5
votes

Consider integer division

a = bq + r

where a, b, q, r are respectively: dividend, divisor, quotient, and remainder. Particularly when b = 0, there is no unique q that satisfies the equation for a given a, and hence it makes sense that the quotient q should be undefined in such case.

However, there is indeed a unique r in such case, namely, r = a. Under the premise that the quotient and the remainder are always defined together, it would follow that r is not defined whenever q is undefined, but in programming, we often want to use the remainder operation % irrespective of division /. I actually came across a situation where I want if b == 0 then a else a % b end.

Is there/Was there an operator in any programming language such that it is the same as % but returns the dividend instead of a zero division error when the divisor is 0?
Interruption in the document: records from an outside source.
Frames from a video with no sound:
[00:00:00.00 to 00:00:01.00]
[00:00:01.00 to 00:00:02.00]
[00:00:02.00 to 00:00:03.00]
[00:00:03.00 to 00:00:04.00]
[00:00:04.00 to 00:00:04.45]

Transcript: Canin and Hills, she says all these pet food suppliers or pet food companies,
Is there any reason that most (or all) programing languages return a zero division error for % 0?

2
You know, I was wondering earlier on today if Chuck Norris could take the logarithm of zero... - Andrew Grimm
Interesting question. Scheme (or guile, anyway) has both a remainder and a modulo function (they differ when the args are negative, btw). Both of them overflow on 0. - drysdam
"Divident" should be, "dividend". Also, I think you mean to have the divisor be 0, not the quotient. The quotient is the result of division, and is zero whenever the dividend is less than the divisior (for unsigned numbers). In this case, the remainder will be equal to the dividend. When the divisor is zero, the quotient is undefined, and it is not clear that multiplying an undefined number by zero is zero, so the remainder should also be undefined. - pat
Now you need to say that there's no unique 'q' that satisfies the equation. - pat
Well, I said it is not clear about zero multiplied by an undefined value. The real argument is that r has to be less than b according to the definition of division. - pat

2 Answers

2
votes

Mathematically, the remainder is between 0 and b-1, where b is the divisor. Therefore, when b = 0, r is undefined since it has to be >= 0.

2
votes

Is there any programming language that returns the dividend? Not sure. I've never come across any.
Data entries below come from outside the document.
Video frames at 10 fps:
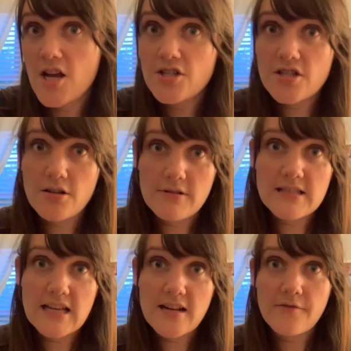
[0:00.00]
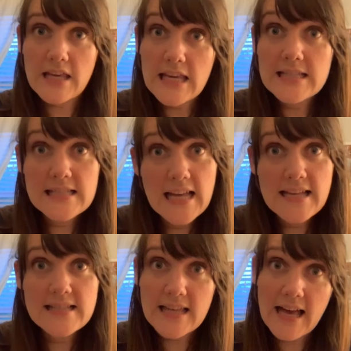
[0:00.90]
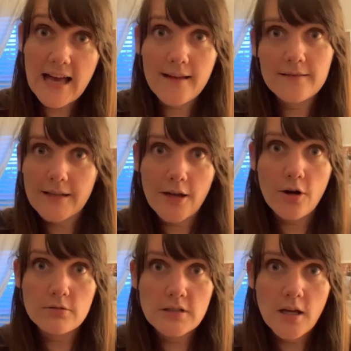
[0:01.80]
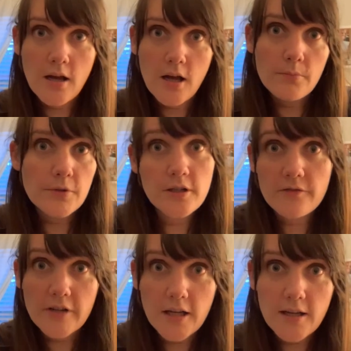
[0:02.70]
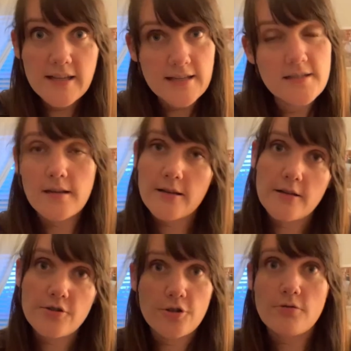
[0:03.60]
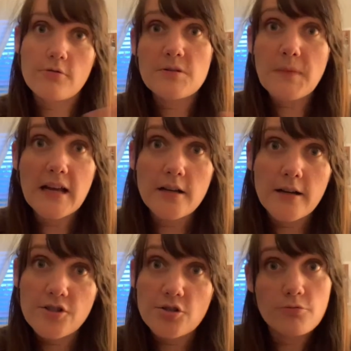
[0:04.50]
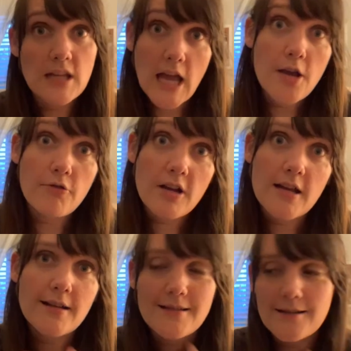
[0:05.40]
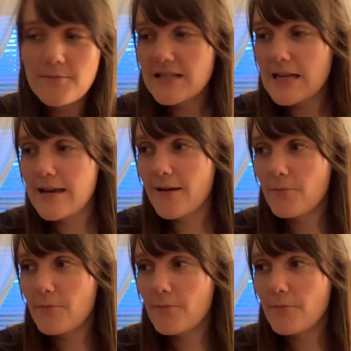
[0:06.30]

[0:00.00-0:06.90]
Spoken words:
So instead of he says that, you know, Minerva is gonna turn you into a spider because she's really angry, it's gonna be sayingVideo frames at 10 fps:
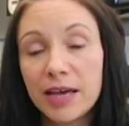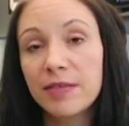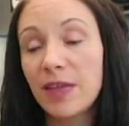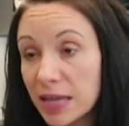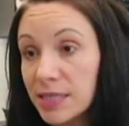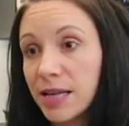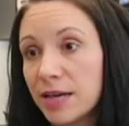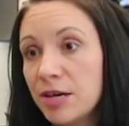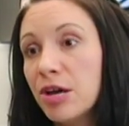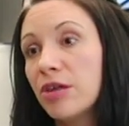That
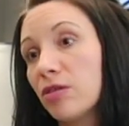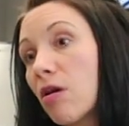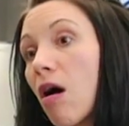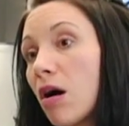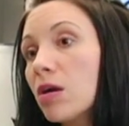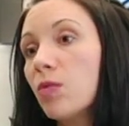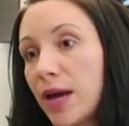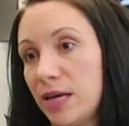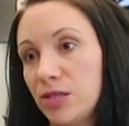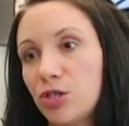said, there are
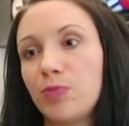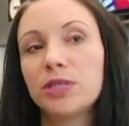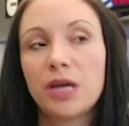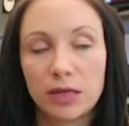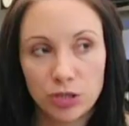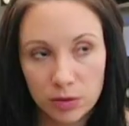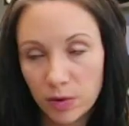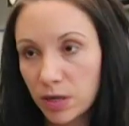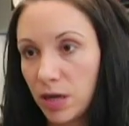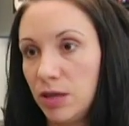ways to protect your
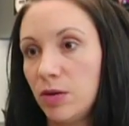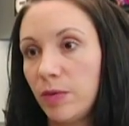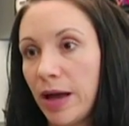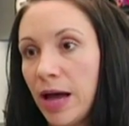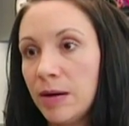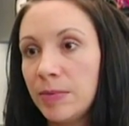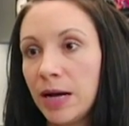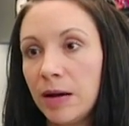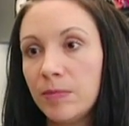work on the web.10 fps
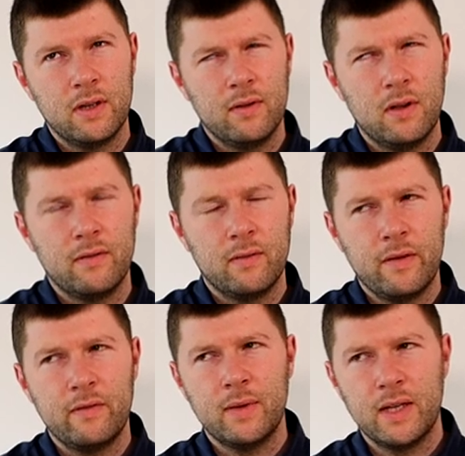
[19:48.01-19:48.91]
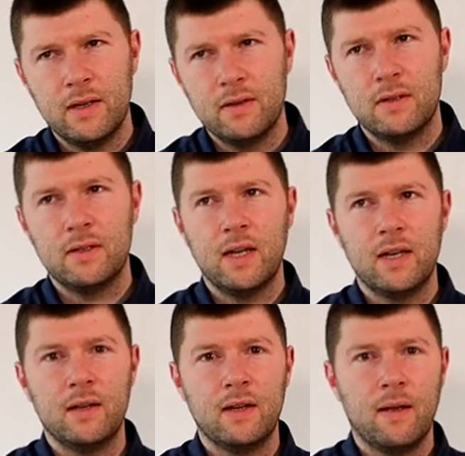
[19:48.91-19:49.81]
they've learned from other beginners
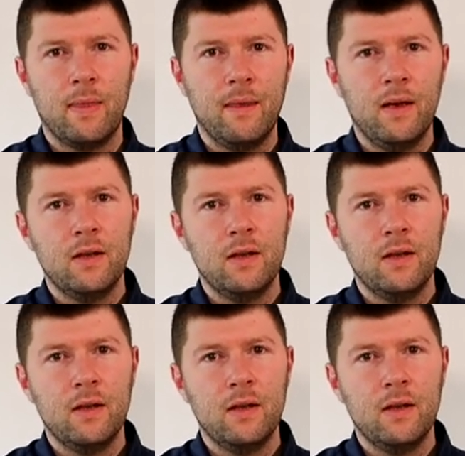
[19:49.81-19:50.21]
saying that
Is there a reason that most don't return the dividend? Yes. Modulus is a common operation in CS because it is a byproduct of integer division on a CPU. Most (if not all) assembly languages have a modulus operation, and this operation uses the exact same hardware as the division operation. Thus if you can't divide by zero in hardware, then you can't do modulus zero in hardware.

Does this mean that you can't have a language that supports this? Not really, but you would have to add an if-statement to an operation that is usually a single instruction. This would probably result in a pretty heavy performance hit, so few (if any) do it.